■ Available records
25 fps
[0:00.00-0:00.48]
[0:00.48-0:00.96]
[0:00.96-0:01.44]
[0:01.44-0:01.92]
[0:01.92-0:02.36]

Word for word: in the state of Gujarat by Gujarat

---

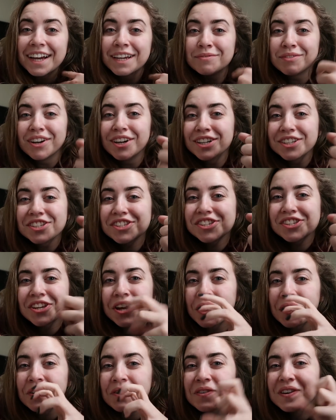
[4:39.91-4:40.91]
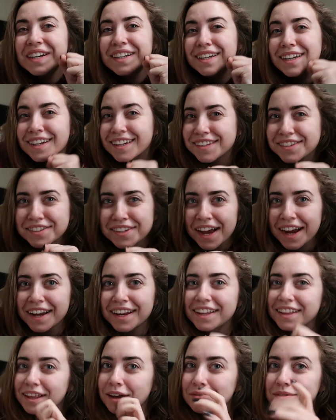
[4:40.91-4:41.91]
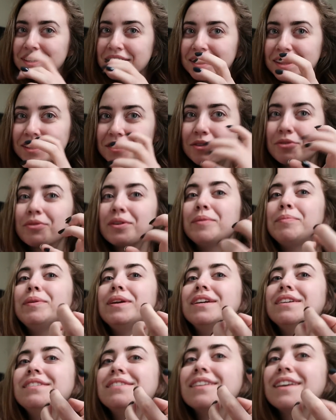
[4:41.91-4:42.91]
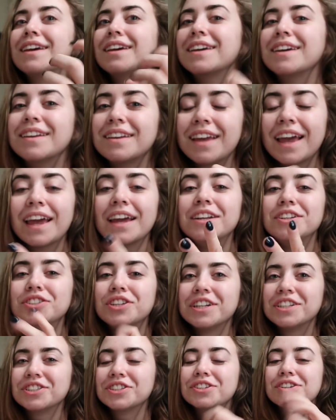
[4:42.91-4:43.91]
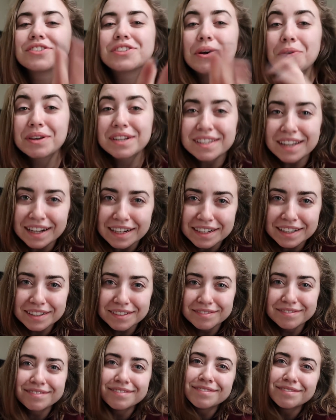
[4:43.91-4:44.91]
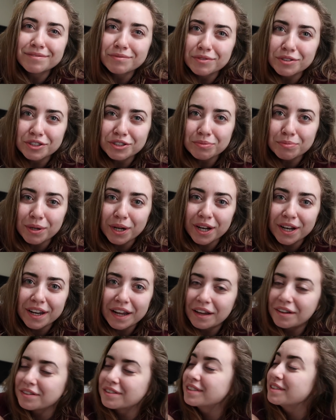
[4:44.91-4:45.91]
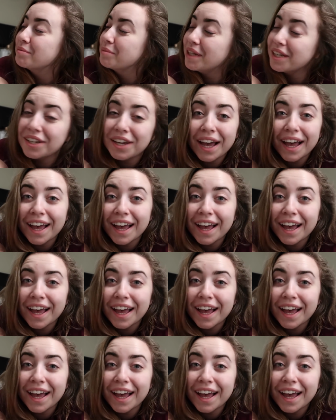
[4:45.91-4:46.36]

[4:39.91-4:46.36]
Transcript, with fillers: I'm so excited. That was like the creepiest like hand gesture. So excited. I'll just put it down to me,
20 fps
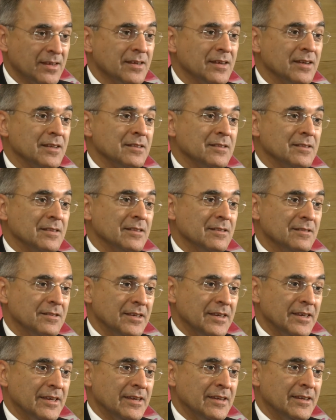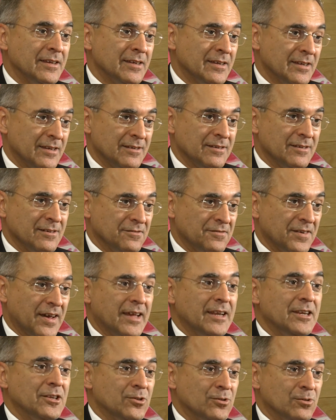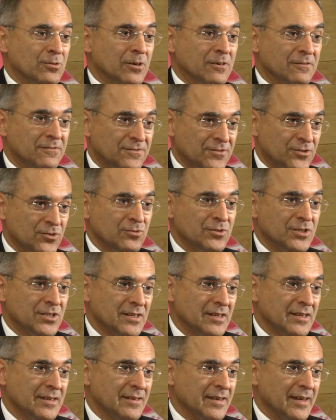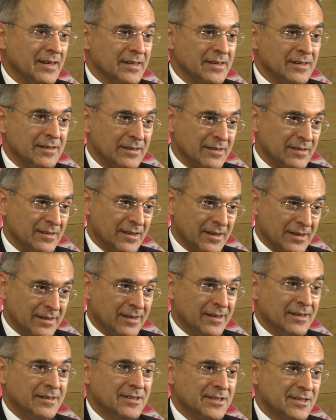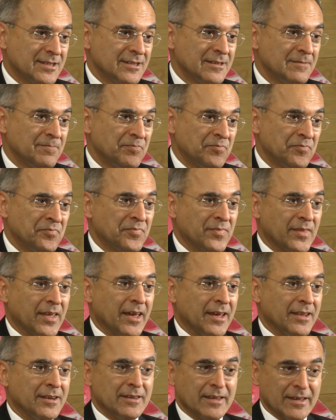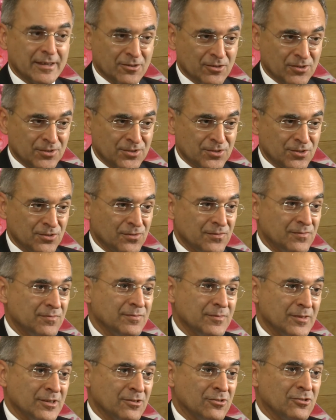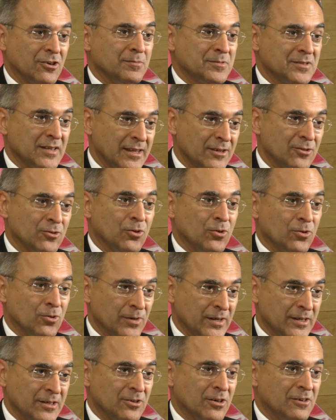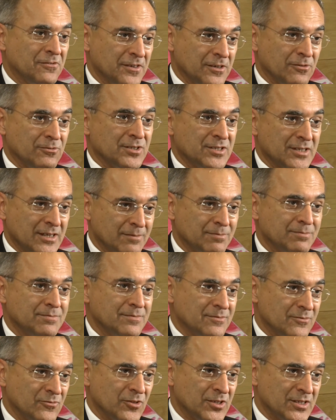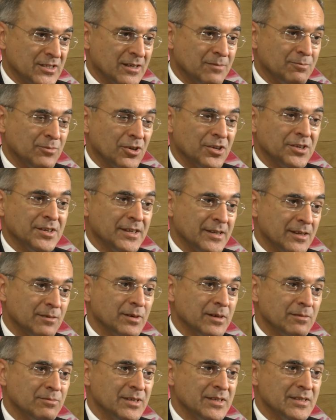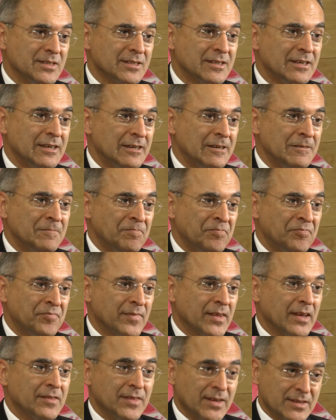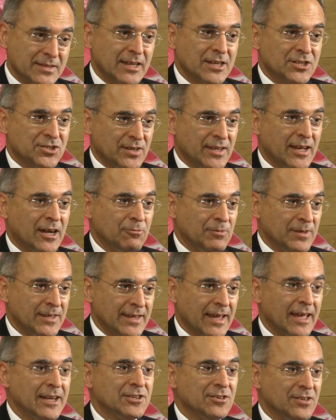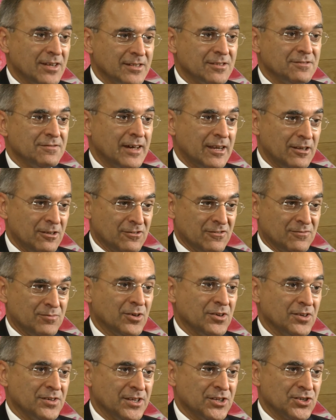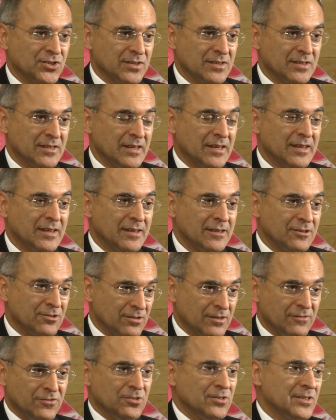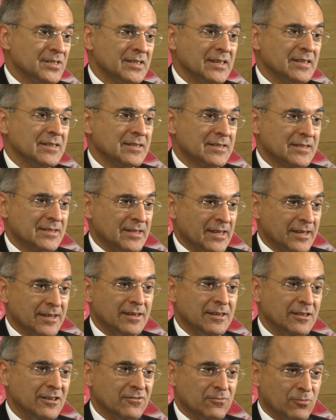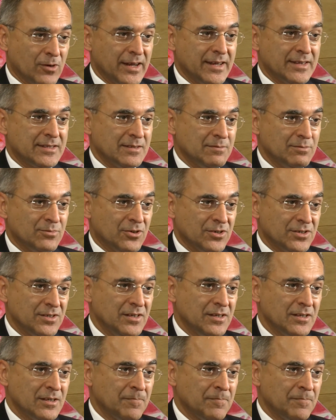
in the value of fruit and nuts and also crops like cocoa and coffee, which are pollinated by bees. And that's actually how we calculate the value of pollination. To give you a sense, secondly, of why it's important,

■ Task requirements
Output exactly one stretch of the listing: from the line containing "[0:00.00-0:00.48]" through the line containing "Word for word: in", both end lines included.

■ Solution to this exercise
[0:00.00-0:00.48]
[0:00.48-0:00.96]
[0:00.96-0:01.44]
[0:01.44-0:01.92]
[0:01.92-0:02.36]

Word for word: in the state of Gujarat by Gujarat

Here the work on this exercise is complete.